Task inputs Block Start
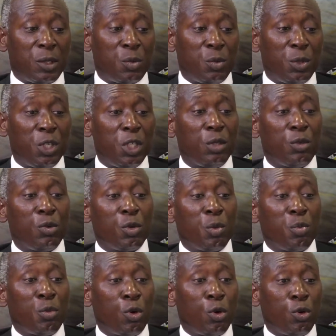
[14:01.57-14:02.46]
We need to
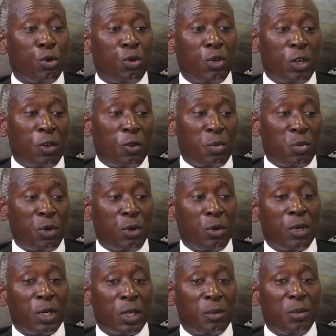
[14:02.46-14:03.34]
remodel our
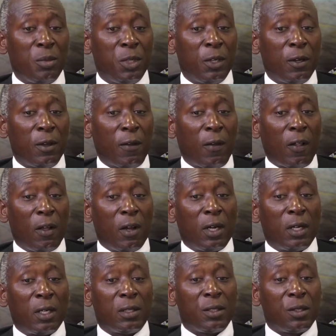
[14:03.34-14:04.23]
program
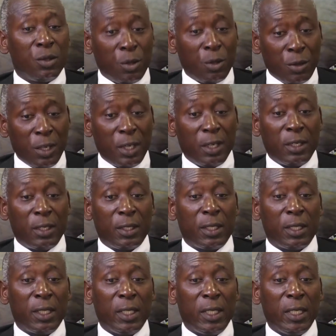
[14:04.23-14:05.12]
so
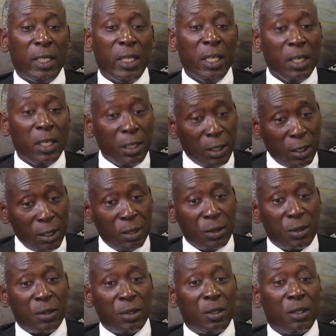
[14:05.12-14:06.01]
that in
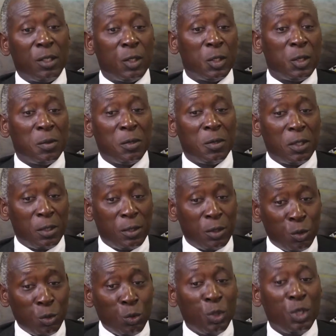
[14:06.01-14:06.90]
case it is
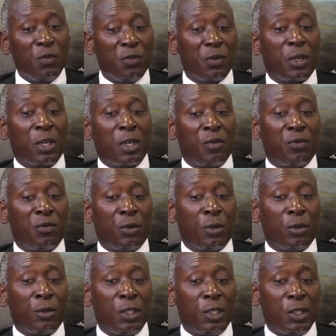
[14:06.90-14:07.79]
too difficult
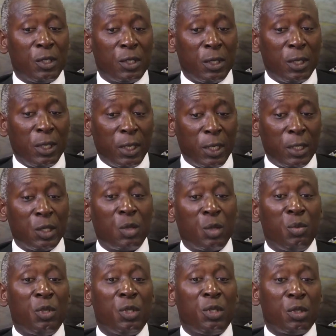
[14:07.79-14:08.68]
for these
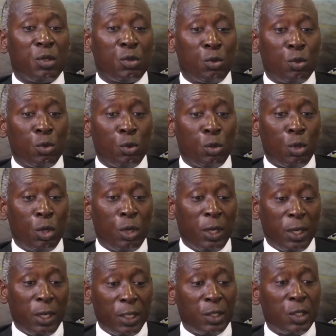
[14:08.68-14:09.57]
SMEs
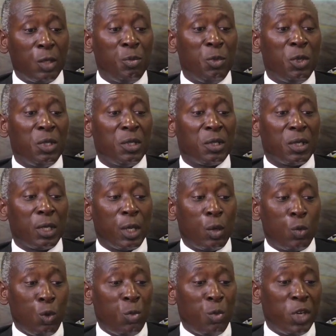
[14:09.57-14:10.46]

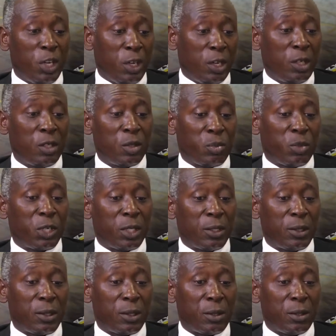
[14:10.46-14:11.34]
and women
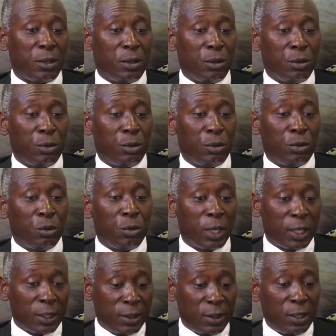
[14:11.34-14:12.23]
enterprises to
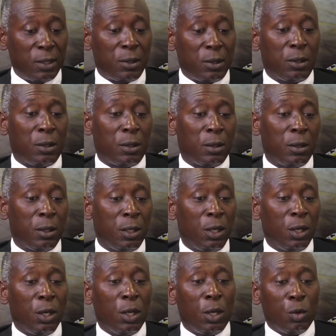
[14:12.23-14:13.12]
access it,
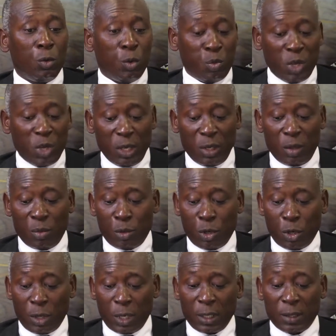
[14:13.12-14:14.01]
we make it
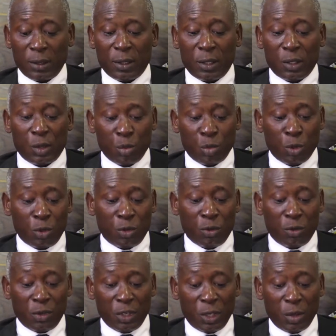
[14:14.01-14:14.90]
more accessible
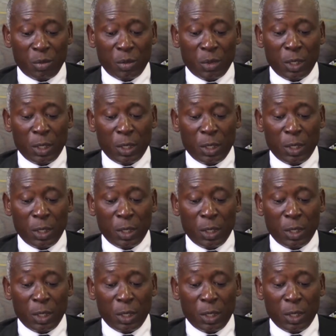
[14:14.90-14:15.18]
to them.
Task inputs Block End
Reproduce exactly and only the lines from the one with "[14:12.23-14:13.12]" through the final line of the records above, inclusive. Pictures must be left out.

[14:12.23-14:13.12]
access it,
[14:13.12-14:14.01]
we make it
[14:14.01-14:14.90]
more accessible
[14:14.90-14:15.18]
to them.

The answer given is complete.